O mero registro de boletim de ocorrência não supre a exigência legal de representação da vítima (artigo 171, parágrafo 5º, do Código Penal) para que os autores de estelionato sejam processados criminalmente. Com essa observação, o juiz Walter Luiz Esteves de Azevedo, da 5ª Vara Criminal de Santos (SP), declarou extinta a punibilidade de dois homens acusados do “golpe do presente de aniversário”.
“Os depoimentos das vítimas, colhidos no dia dos fatos (21 de agosto de 2022), em que não foi registrada representação, são insuficientes para afirmar o interesse delas na persecução penal”, anotou o juiz na sentença. Azevedo acrescentou que o delegado manteve novo contato com elas para formalizar essa condição de procedibilidade apenas no dia 1º de março de 2023, quando já havia se escoado o prazo de representação.
O prazo de representação é de seis meses e tem natureza decadencial, o que fulmina o direito de ação. Ele se findou em 20 de fevereiro de 2023 e motivou Azevedo a julgar extinta a punibilidade dos réus pela decadência, nos termos do artigo 107, inciso IV, do CP. A decisão acolheu preliminar da Defensoria Pública do Estado de São Paulo (DPE-SP), a despeito de manifestação contrária do Ministério Público.
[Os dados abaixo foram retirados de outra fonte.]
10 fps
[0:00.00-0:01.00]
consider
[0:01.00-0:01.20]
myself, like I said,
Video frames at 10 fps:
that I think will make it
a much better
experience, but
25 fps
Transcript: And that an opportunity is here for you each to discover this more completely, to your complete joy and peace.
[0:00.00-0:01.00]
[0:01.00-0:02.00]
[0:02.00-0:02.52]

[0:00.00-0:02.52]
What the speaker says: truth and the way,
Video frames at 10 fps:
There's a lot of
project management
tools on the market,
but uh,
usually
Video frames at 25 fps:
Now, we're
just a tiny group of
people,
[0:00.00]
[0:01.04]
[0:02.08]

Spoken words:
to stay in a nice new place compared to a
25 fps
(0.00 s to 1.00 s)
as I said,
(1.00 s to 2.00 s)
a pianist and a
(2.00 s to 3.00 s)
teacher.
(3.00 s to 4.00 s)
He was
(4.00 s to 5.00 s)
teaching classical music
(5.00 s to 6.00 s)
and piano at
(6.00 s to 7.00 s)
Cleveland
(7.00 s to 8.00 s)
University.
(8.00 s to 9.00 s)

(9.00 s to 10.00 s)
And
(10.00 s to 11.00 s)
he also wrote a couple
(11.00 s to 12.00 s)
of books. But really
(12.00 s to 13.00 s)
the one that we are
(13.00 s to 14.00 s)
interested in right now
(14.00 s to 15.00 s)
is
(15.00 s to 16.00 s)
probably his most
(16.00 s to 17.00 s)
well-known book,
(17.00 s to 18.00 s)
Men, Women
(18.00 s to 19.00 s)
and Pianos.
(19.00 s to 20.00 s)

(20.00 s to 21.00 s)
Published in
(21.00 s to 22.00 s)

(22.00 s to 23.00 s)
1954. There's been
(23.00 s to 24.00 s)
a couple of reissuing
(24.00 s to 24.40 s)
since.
“Nem se diga que o simples fato de as vítimas registrarem o boletim de ocorrência caracteriza representação tácita. A lei é expressa sobre a necessidade da representação formal, no prazo legal”, sustentou a defensora pública Tânia Cristina Oliveira dos Santos ao requerer, em preliminar, o reconhecimento da extinção da punibilidade dos acusados pela decadência. No mérito, ela pediu a improcedência da ação.
O promotor Éuver Rolim rebateu o argumento da defensora pública ao afirmar que não são exigidas “grandes formalidades” no ato de representação. Conforme o representante do MP, basta a manifestação inequívoca da vítima ou de quem a represente legalmente para que os fatos sejam devidamente apurados. “No caso dos autos, as vítimas, no mesmo dia em que ocorreram os fatos, registraram ocorrência policial e prestaram declarações”.
‘Taxa de entrega’
Segundo a denúncia, em circunstâncias que não ficaram esclarecidas, os réus souberam do aniversário de uma mulher no dia dos fatos. Eles se dirigiram ao edifício dela, no bairro do Gonzaga, para lhe entregar um perfume dado como “presente” por uma pessoa não identificada. Porém, por meio de cartão de débito, a aniversariante deveria pagar R$ 10 a título de “taxa de entrega”.
O filho da vítima inseriu o seu cartão na maquinha apresentada pelos réus, mas a transação não se consumou. Desconfiados, mãe e filho não repetiram a operação, recusaram-se a receber o presente e acionaram a Polícia Militar. Os acusados fugiram em um carro e foram detidos em outro bairro. Eles já eram conhecidos pela prática de golpes do gênero, nos quais são digitados valores bem acima daquele anunciado como taxa de entrega.